[Stored data]
*** Begin section ***

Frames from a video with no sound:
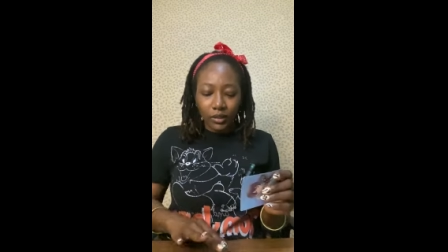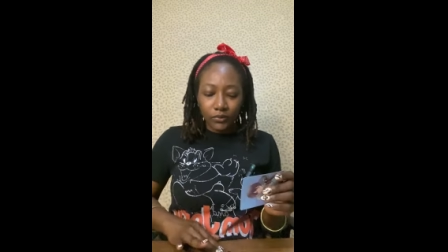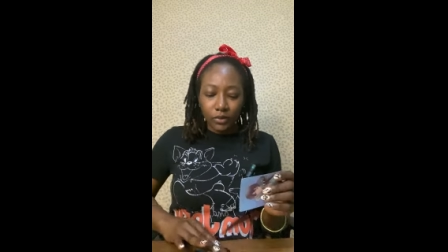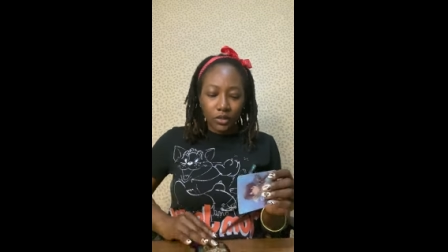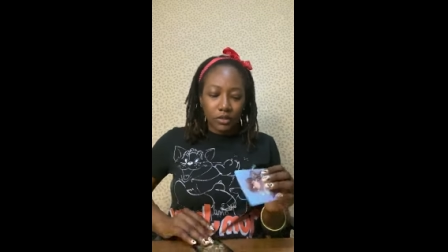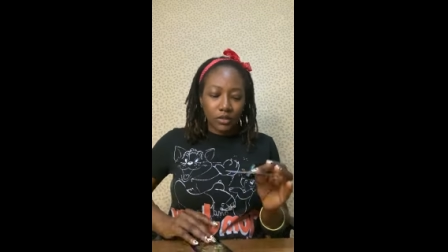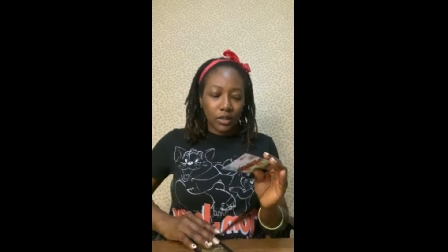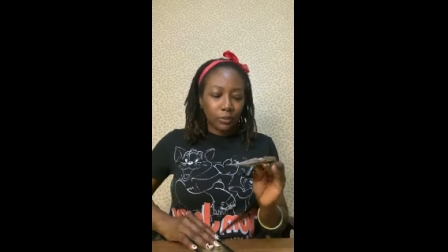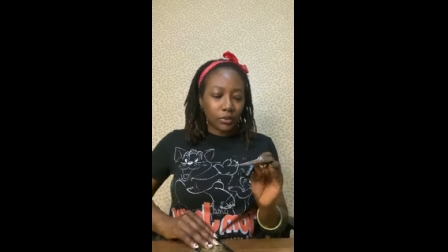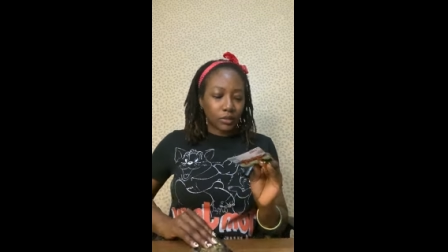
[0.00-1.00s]
you've got the
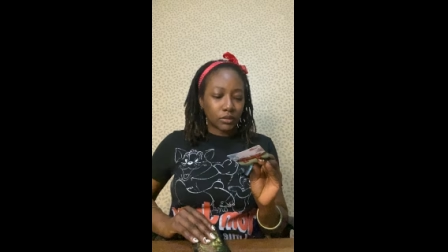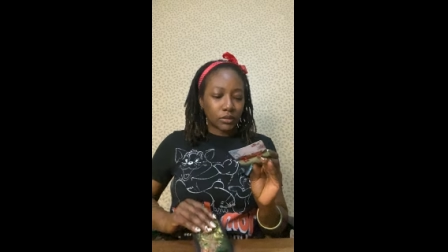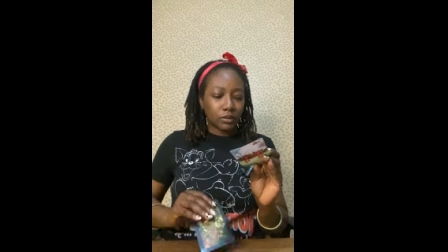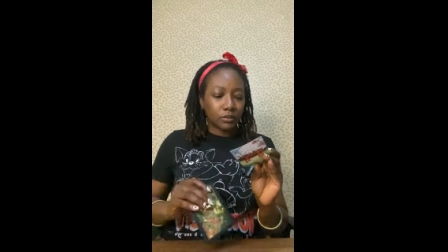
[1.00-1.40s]
serpent.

*** End section ***

Make a verbatim copy of all the entries and strip out the pictures.

Frames from a video with no sound:
[0.00-1.00s]
you've got the
[1.00-1.40s]
serpent.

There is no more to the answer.